While many in Long Beach and throughout the Southland were thrilled Friday by the sight of the Space Shuttle Endeavour piggybacking it's way down the coast attached to a jumbo jet, the people of the San Fernando Valley were left out of the fun, for the most part.
As two gardeners munched a solitary lunch, Patch took up a solo position high above Chatsworth at the Church at Rocky Peak, affording a clear view of the sky and the Valley below. And through the haze, that's what we saw, only the sky and the Valley.
The Endeavour bypassed an opportunity to dip a wing and salute local engineers and workers, the aerospace factories in Canoga Park, and the smaller firms in Chatsworth, that played such a major role in the shuttle program.

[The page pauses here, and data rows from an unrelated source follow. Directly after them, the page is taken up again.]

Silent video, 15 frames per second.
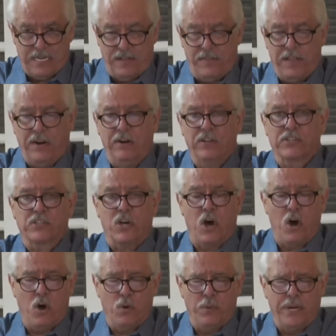There is
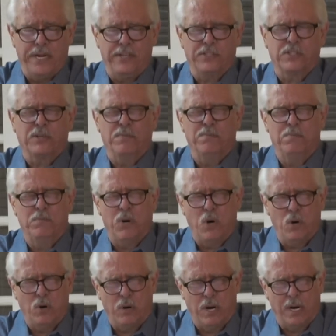always
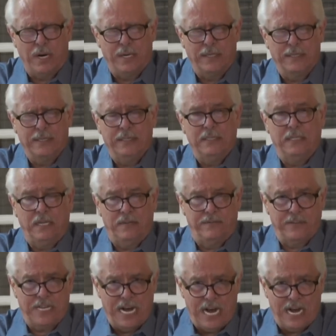more of
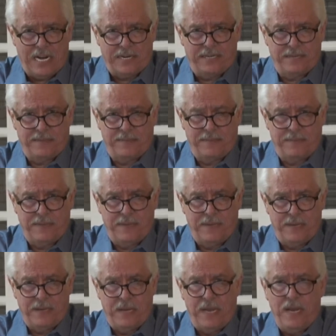God,
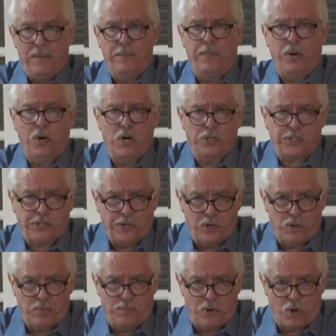
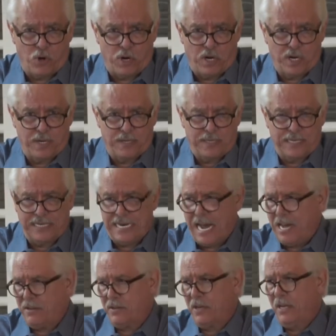personal more,
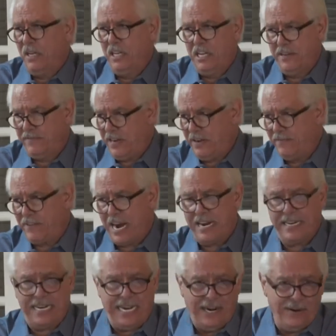not living
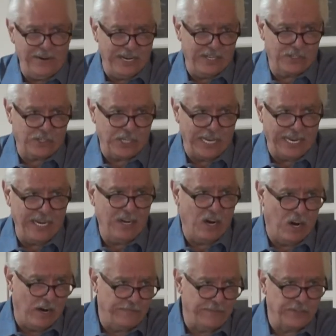vicariously
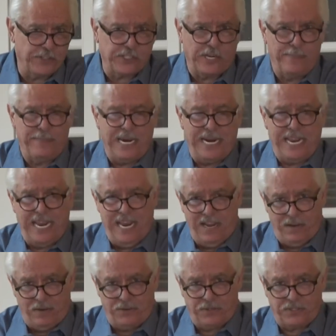off of somebody
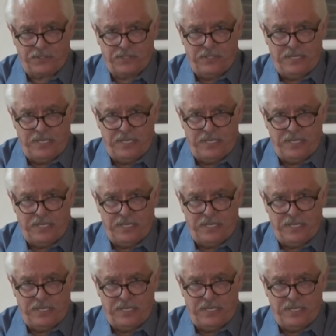else.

Meanwhile, at the Top of Topanga lookout, which oversees the Warner Center and much of the West Valley, a group of about 40 people gathered, hoping to catch a glimpse of the shuttle as it made it's way from the Malibu/Santa Monica area to the Getty Center. Because only certain landmarks and not the actual flight plan were made widely available, viewing hopefuls hedged their bets and headed away from crowds at the beaches and to the high spot atop the Santa Monica mountains. Unfortunately, the shuttle followed the coast down and turned inward further south than the lookout and the crowd missed seeing the shuttle's last flight.
"It's disappointing, but there are worse ways to spend your day than being outside on a gorgeous day, getting a gorgeous view of the Valley and sharing it with a lot of nice people," said Raitha Halmud of Topanga. "When I tweet about it, though, it will be #ShuttleFail."

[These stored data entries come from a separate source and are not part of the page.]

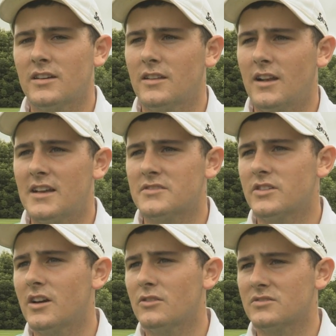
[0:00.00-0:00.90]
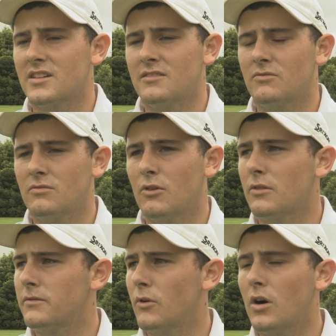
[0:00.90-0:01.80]
uh, the last three holes I had, well,
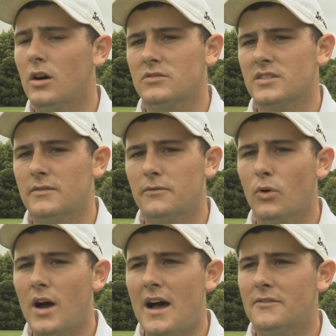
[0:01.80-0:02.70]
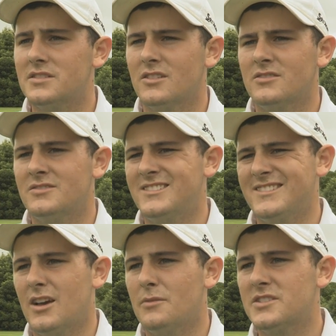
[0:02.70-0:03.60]
four holes I had four halves, so
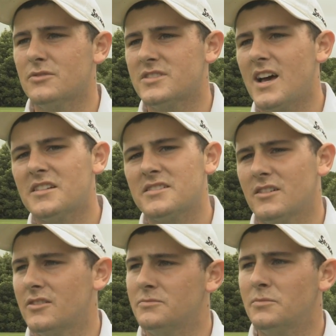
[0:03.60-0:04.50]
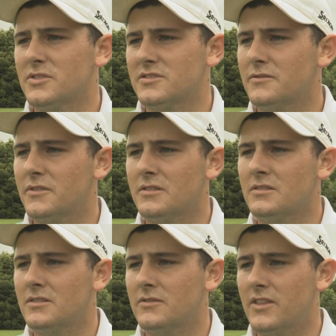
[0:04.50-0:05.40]
I'm still in touch, so positive for the,
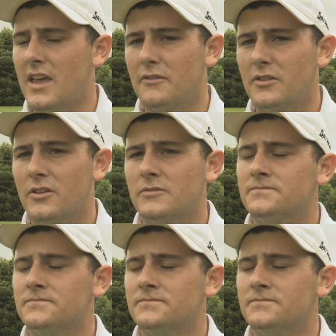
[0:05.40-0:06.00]
for the afternoon.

Some of the crowd had been standing in the sun for about two hours. Others came, overfilling the small parking lot, as the shuttle neared Southern California. Onlookers shared tweets to let one another know the shuttle's progress while others sat in their cars listening to radio news reports. And the question everyone seemed to ask when they first arrived was "will it or won't it?"
"The anticipation was kind of fun," said Jim Haille of Woodland Hills, "but gosh, what a disappointment. I thought it would pass overhead for sure."
Others in the Valley seemed to think we were short changed.
Bob Peppermuller, who commented on a Patch article about the shuttle, wrote, "What a bummer. Valley excluded even tho engines made here. Circled around Hollywood but not Valley . . ."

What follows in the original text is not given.